The popular legal AI tool Harvey will use the main foundational models of Anthropic and Google and will move using Openai strictly, Harvey announced in a blog post Tuesday.
This is noteworthy as Harvey is one of the most successful early portfolio companies in the Openai Startup Fund. The Openai Startup Fund is an Openai-related fund primarily for back companies that develop products in addition to Openai’s proprietary AI technology. Harvey has not abandoned Openai, it’s not just adding models and clouds, but this is still a big coup for Openai’s large competitors.
Harvey said in December 2022 that it was one of the first four startups supported by the Openai Startup Fund. This was when Openai CEO Sam Altman was still running the fund. (Others in that first cohort include writing, MEM, and speaking.)
Having grown crazy ever since, Harvey is now a $3 billion startup, he said in February when he unveiled a $300 million Series D, which has been stacked with other big names like Cotue, Kleiner Perkins and Openai Fund.
Interestingly, Google’s venture arm GV led Harvey’s $100 million Series C in July 2024 (and the Openai fund also joined the round). However, Harvey did not immediately adopt Google’s AI model after placing Google’s corporate venture company on the cap table. (GV also participated in Harvey’s Series D.)
So, what persuaded Harvey to move beyond the currently open model? A benchmark called Biglaw, a benchmark developed internally by startups, has shown that various underlying models are increasingly proficient in a variety of legal tasks, with some being better at certain tasks than others.
Instead of spending effort training models, Harvey thought they would simply embrace high-performance, inference foundation models from other vendors (such as Google and humanity via Amazon’s cloud) and tweak them in the legal market.
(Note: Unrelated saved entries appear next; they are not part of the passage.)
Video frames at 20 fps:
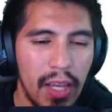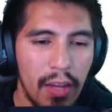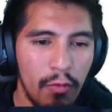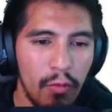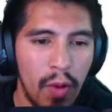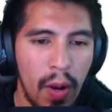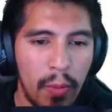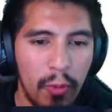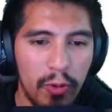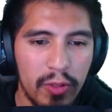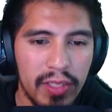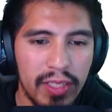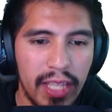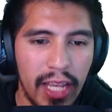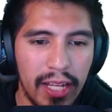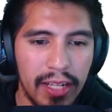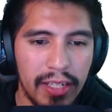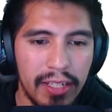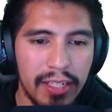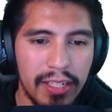Remember,
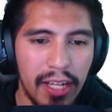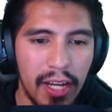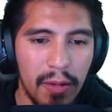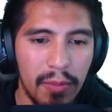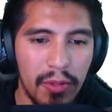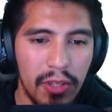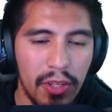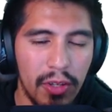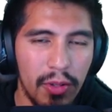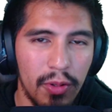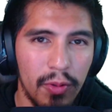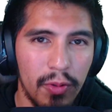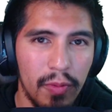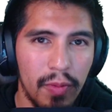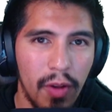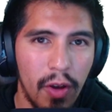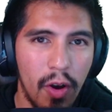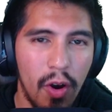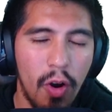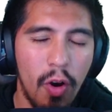set W
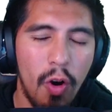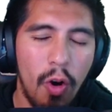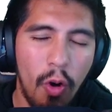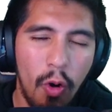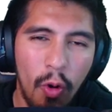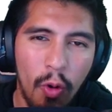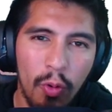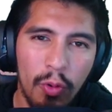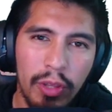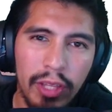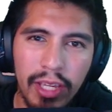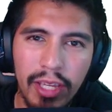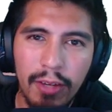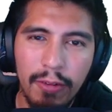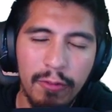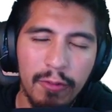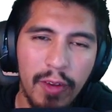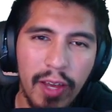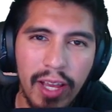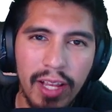only
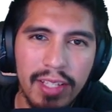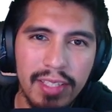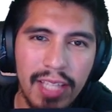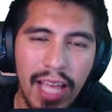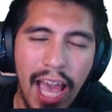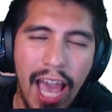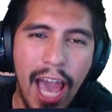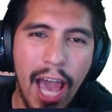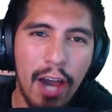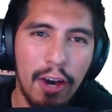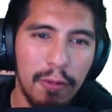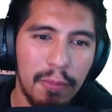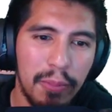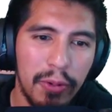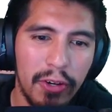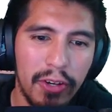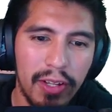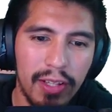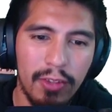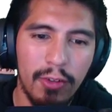affects output.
As Harvey creates AI agents, it also helps to use a variety of models, the company says.
“In less than a year, seven models (including three non-OAI models) have surpassed the Harvey System, originally benchmarked on the Biglaw bench,” Harvey wrote in a blog post.
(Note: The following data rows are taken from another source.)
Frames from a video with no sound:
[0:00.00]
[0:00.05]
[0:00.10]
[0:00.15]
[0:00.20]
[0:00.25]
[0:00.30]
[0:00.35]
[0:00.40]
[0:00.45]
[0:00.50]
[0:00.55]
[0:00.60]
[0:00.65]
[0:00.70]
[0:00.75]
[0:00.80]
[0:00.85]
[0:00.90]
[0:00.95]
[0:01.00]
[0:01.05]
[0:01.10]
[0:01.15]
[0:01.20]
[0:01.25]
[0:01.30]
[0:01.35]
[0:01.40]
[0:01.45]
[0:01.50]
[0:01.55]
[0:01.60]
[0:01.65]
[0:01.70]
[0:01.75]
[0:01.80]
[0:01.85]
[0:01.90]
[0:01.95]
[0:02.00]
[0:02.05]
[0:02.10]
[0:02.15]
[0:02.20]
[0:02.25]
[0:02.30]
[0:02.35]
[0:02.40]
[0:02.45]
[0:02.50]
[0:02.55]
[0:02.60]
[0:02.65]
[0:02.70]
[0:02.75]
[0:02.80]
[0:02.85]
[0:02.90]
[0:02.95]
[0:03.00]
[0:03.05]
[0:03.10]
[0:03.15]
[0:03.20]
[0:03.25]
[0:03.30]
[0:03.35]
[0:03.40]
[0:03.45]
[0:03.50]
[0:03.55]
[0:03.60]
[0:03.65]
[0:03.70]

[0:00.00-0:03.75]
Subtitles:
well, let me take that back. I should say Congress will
Harvey’s benchmarks showed that different underlying models were superior to others in certain legal tasks. For example, Google’s Gemini 2.5 Pro says it is “good” at legal drafting, but “struggles” with pre-trial tasks such as writing oral arguments. This is because the model does not fully understand “complex rules of evidence like hearsay.”
According to Harvey’s tests, Openai’s O3 does such pre-trial tasks well, followed by Anthropic’s Claude 3.7 Sonnet.

In a blog post, Harvey also said he will be taking part in the growth ranks of people who share the public leaderboards of model benchmark performance. Its board ranks how the key inference models are doing in legal tasks. And the company will not only boil the rankings into a single number, but also publish a survey that “provides subtle insights into model performance that top lawyers have not been captured in single score benchmarks.”
So, Openai-backed Harvey not only adopts a competitor model, it also increases the pressure on supporters (including Google) to continue to prove themselves. Openai doesn’t have to worry too much about its score. The AI benchmark has become increasingly complicated and somewhat political, but this is a world where Openai still shines.
“We are extremely fortunate to have Openai as a Harvey investor and a major collaborator of our products,” Harvey CEO Winston Weinberg told TechCrunch in a statement. “And now we’re adding options for our customers as we continue to meet our customers’ needs globally.”